Task description: Repeat the entries below exactly as they appear, with no pictures.

(Data records)
☆ ☆ ☆
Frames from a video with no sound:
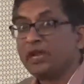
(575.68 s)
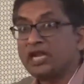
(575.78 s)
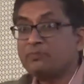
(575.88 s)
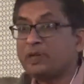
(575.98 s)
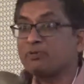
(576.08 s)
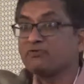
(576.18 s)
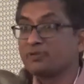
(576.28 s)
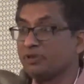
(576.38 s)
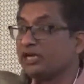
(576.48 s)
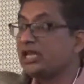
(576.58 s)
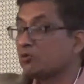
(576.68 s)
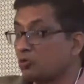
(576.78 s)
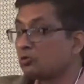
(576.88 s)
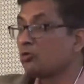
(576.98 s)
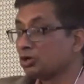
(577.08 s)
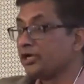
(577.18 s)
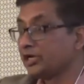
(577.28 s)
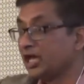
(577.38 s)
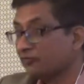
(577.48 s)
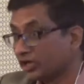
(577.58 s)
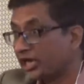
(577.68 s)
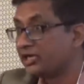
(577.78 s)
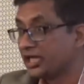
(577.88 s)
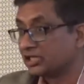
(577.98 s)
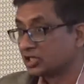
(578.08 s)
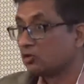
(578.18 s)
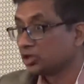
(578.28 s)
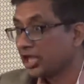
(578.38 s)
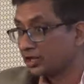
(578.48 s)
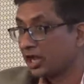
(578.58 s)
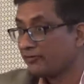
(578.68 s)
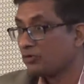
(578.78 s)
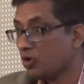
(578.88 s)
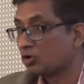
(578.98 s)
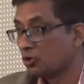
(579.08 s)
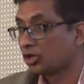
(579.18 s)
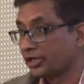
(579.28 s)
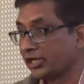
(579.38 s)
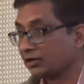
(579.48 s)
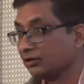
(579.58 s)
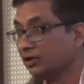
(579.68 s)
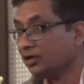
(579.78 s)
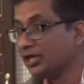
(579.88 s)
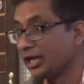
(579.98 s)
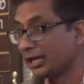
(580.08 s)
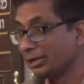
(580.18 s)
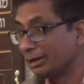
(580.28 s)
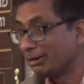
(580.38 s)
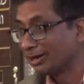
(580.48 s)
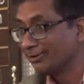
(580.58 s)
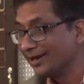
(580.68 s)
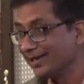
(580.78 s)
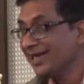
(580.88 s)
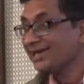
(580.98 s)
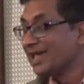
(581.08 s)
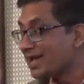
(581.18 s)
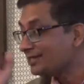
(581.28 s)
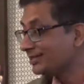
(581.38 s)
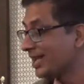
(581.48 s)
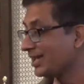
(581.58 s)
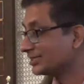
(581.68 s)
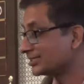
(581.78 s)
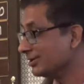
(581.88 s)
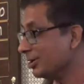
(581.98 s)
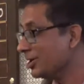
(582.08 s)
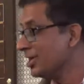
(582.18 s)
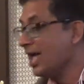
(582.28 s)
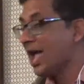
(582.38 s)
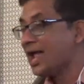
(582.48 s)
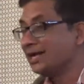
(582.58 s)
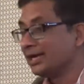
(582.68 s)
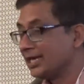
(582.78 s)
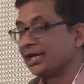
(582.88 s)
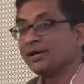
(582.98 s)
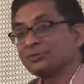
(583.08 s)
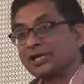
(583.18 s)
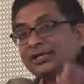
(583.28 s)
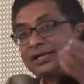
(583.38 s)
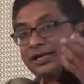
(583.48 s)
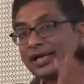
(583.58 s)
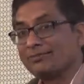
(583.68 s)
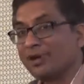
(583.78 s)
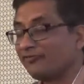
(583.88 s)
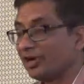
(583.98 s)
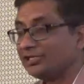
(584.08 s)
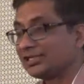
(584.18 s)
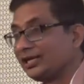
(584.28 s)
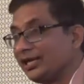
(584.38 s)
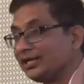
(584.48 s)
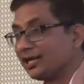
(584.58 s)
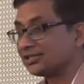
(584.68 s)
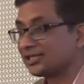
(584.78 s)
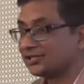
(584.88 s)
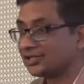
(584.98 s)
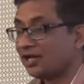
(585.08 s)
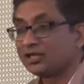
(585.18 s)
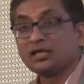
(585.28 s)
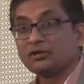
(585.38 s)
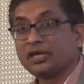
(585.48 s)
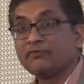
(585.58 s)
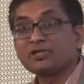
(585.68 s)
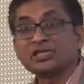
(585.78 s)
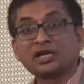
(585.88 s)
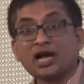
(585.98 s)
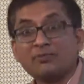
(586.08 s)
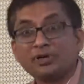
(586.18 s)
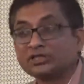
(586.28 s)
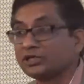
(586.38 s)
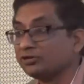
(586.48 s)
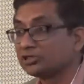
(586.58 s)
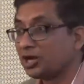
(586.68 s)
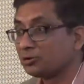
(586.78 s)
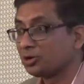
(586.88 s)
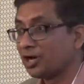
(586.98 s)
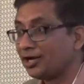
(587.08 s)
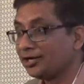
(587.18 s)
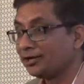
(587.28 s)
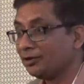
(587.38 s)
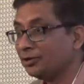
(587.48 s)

Many people from India won't go to India for 8 days. They are having more work here. You know what I mean? 8 days, and he comes and like my friend said, he dresses he was in competition with Shah Rukh Khan,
☆ ☆ ☆
Answer area:
Frames from a video with no sound:
(575.68 s)
(575.78 s)
(575.88 s)
(575.98 s)
(576.08 s)
(576.18 s)
(576.28 s)
(576.38 s)
(576.48 s)
(576.58 s)
(576.68 s)
(576.78 s)
(576.88 s)
(576.98 s)
(577.08 s)
(577.18 s)
(577.28 s)
(577.38 s)
(577.48 s)
(577.58 s)
(577.68 s)
(577.78 s)
(577.88 s)
(577.98 s)
(578.08 s)
(578.18 s)
(578.28 s)
(578.38 s)
(578.48 s)
(578.58 s)
(578.68 s)
(578.78 s)
(578.88 s)
(578.98 s)
(579.08 s)
(579.18 s)
(579.28 s)
(579.38 s)
(579.48 s)
(579.58 s)
(579.68 s)
(579.78 s)
(579.88 s)
(579.98 s)
(580.08 s)
(580.18 s)
(580.28 s)
(580.38 s)
(580.48 s)
(580.58 s)
(580.68 s)
(580.78 s)
(580.88 s)
(580.98 s)
(581.08 s)
(581.18 s)
(581.28 s)
(581.38 s)
(581.48 s)
(581.58 s)
(581.68 s)
(581.78 s)
(581.88 s)
(581.98 s)
(582.08 s)
(582.18 s)
(582.28 s)
(582.38 s)
(582.48 s)
(582.58 s)
(582.68 s)
(582.78 s)
(582.88 s)
(582.98 s)
(583.08 s)
(583.18 s)
(583.28 s)
(583.38 s)
(583.48 s)
(583.58 s)
(583.68 s)
(583.78 s)
(583.88 s)
(583.98 s)
(584.08 s)
(584.18 s)
(584.28 s)
(584.38 s)
(584.48 s)
(584.58 s)
(584.68 s)
(584.78 s)
(584.88 s)
(584.98 s)
(585.08 s)
(585.18 s)
(585.28 s)
(585.38 s)
(585.48 s)
(585.58 s)
(585.68 s)
(585.78 s)
(585.88 s)
(585.98 s)
(586.08 s)
(586.18 s)
(586.28 s)
(586.38 s)
(586.48 s)
(586.58 s)
(586.68 s)
(586.78 s)
(586.88 s)
(586.98 s)
(587.08 s)
(587.18 s)
(587.28 s)
(587.38 s)
(587.48 s)

Many people from India won't go to India for 8 days. They are having more work here. You know what I mean? 8 days, and he comes and like my friend said, he dresses he was in competition with Shah Rukh Khan,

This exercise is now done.